Bel 911 of het lokale alarmnummer als:
- Dit is de eerste keer dat de persoon een aanval heeft gehad.
- Een aanval duurt langer dan 2 tot 5 minuten.
- De persoon wordt niet wakker of vertoont normaal gedrag na een aanval.
- Een andere aanval begint voordat de persoon volledig is teruggekeerd naar een staat van bewustzijn, na een eerdere aanval.
- De persoon kreeg een aanval in het water.
- De persoon is zwanger, gewond of heeft diabetes.
- De persoon heeft geen medische ID-armband (instructies die uitleggen wat te doen).
- Er is iets anders aan deze aanval in vergelijking met de gebruikelijke aanvallen van de persoon.
Focale aanval - ontslag; Jacksoniaanse aanval - ontslag; Toeval - gedeeltelijk (focaal) - ontlading; TLE - ontlading; Toevallen - temporale kwab - afscheiding; Toeval - tonisch-clonische - afscheiding; Toeval - grand mal - afscheiding; Grand mal aanval - ontslag; Toevallen - gegeneraliseerd - afscheiding
Abou-Khalil BW, Gallagher MJ, Macdonald RL. Epilepsie. In: Daroff RB, Jankovic J, Mazziotta JC, Pomeroy SL, eds. Bradley's neurologie in de klinische praktijk. 7e druk. Philadelphia, PA: Elsevier; 2016: hoofdstuk 101.

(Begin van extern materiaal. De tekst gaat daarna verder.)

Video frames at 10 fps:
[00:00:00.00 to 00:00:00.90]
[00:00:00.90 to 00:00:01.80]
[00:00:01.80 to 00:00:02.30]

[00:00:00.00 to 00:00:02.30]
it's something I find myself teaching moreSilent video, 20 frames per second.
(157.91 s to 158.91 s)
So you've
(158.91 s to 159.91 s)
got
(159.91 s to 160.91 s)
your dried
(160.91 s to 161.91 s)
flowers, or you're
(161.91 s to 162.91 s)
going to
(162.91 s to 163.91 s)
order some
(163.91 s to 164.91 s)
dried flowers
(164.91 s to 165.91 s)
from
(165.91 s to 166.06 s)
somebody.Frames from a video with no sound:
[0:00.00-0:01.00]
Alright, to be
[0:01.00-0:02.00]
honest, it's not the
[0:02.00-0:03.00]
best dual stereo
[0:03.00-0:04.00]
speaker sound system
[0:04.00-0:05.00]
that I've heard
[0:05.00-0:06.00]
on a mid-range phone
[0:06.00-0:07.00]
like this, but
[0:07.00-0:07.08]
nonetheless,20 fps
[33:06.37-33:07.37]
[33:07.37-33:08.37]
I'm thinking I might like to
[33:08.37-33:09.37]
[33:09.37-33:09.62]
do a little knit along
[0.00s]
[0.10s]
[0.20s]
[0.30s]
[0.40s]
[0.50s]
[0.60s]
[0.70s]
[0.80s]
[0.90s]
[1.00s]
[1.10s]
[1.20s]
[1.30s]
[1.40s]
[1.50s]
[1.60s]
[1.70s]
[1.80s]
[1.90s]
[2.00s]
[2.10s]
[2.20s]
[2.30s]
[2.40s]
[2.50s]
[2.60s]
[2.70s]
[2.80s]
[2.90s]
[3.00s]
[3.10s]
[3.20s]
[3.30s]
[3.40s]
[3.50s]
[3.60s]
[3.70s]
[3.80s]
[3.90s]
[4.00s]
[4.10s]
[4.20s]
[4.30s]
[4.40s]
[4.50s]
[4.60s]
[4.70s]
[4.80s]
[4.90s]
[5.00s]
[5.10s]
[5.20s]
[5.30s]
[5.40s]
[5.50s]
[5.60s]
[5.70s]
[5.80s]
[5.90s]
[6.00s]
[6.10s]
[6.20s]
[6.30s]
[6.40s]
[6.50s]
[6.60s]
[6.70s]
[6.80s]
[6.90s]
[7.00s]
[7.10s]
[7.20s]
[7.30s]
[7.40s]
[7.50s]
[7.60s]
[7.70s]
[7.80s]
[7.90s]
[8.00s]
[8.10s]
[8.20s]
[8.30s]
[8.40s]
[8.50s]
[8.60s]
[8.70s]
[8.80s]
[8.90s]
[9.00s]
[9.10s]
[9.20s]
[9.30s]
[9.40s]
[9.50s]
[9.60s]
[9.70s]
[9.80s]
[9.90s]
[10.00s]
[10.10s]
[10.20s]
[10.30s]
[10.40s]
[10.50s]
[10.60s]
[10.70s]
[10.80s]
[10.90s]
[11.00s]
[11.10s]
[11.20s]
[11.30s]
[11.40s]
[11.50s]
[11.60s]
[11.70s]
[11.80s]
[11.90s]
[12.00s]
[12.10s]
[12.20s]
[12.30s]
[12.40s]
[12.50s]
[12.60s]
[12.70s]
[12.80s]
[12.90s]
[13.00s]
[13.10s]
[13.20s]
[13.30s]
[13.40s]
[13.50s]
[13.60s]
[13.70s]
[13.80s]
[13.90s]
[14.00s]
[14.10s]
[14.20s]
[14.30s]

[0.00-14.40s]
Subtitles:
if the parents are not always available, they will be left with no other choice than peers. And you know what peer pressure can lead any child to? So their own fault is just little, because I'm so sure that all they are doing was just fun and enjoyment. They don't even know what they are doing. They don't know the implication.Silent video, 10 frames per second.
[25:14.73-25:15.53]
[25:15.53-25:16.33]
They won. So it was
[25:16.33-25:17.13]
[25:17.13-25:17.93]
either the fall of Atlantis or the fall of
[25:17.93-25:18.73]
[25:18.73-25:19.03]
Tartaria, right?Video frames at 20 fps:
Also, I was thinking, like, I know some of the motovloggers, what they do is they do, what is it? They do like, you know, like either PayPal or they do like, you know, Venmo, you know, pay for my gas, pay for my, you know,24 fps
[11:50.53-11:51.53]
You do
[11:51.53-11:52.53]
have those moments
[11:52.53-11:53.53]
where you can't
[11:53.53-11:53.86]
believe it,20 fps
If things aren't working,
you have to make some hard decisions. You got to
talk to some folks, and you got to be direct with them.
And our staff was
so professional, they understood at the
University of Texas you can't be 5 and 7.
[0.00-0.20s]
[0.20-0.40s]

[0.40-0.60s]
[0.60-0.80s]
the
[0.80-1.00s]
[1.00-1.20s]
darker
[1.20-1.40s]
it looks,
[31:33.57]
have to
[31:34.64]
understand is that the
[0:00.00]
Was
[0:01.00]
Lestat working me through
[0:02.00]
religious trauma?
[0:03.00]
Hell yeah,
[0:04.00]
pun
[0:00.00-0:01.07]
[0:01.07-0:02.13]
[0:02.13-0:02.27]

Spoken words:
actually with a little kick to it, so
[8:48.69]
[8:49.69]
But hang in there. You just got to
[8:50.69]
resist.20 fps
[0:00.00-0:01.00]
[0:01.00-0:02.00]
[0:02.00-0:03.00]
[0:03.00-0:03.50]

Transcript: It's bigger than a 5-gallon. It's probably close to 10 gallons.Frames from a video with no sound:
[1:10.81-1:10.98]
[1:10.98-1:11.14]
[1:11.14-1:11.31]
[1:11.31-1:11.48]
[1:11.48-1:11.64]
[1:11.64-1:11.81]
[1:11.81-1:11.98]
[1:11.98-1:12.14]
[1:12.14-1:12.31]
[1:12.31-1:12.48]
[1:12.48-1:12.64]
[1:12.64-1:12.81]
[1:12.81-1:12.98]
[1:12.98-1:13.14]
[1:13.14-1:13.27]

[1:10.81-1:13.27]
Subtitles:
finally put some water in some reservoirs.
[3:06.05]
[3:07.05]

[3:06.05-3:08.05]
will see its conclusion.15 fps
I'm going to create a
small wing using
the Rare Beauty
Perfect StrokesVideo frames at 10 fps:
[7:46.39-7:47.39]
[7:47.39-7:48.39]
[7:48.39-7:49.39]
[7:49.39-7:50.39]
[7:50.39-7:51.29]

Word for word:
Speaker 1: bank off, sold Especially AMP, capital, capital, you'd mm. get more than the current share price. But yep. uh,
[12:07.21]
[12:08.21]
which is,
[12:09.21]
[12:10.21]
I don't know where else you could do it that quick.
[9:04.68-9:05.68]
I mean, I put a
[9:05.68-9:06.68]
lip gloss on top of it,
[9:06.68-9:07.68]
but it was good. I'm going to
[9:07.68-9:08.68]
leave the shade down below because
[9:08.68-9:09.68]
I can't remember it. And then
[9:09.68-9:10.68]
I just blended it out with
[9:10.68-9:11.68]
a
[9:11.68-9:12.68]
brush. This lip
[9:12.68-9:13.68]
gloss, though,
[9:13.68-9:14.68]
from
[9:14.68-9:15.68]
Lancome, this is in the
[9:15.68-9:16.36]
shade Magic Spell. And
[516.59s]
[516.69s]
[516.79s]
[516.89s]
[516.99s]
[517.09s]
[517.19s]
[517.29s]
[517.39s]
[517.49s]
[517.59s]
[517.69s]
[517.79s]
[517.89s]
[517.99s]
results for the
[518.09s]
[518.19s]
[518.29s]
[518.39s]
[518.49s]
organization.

Centra voor Ziektebestrijding en Preventie website. Beheer van epilepsie. www.cdc.gov/epilepsie/managing-epilepsie/index.htm. Bijgewerkt op 30 september 2020. Toegankelijk op 4 november 2020.
Parel PL. Overzicht van aanvallen en epilepsie bij kinderen. In: Swaiman KF, Ashwal S, Ferriero DM, et al, eds. Swaiman's pediatrische neurologie. 6e druk. Philadelphia, PA: Elsevier; 2017: hoofdstuk 61.
- Hersenoperatie
- Epilepsie
- epileptische aanvallen
- Stereotactische radiochirurgie - CyberKnife
- Hersenoperatie - ontslag
- Epilepsie bij volwassenen - wat moet u uw arts vragen?
- Epilepsie bij kinderen - afscheiding
- Koortsstuipen - wat moet u uw arts vragen?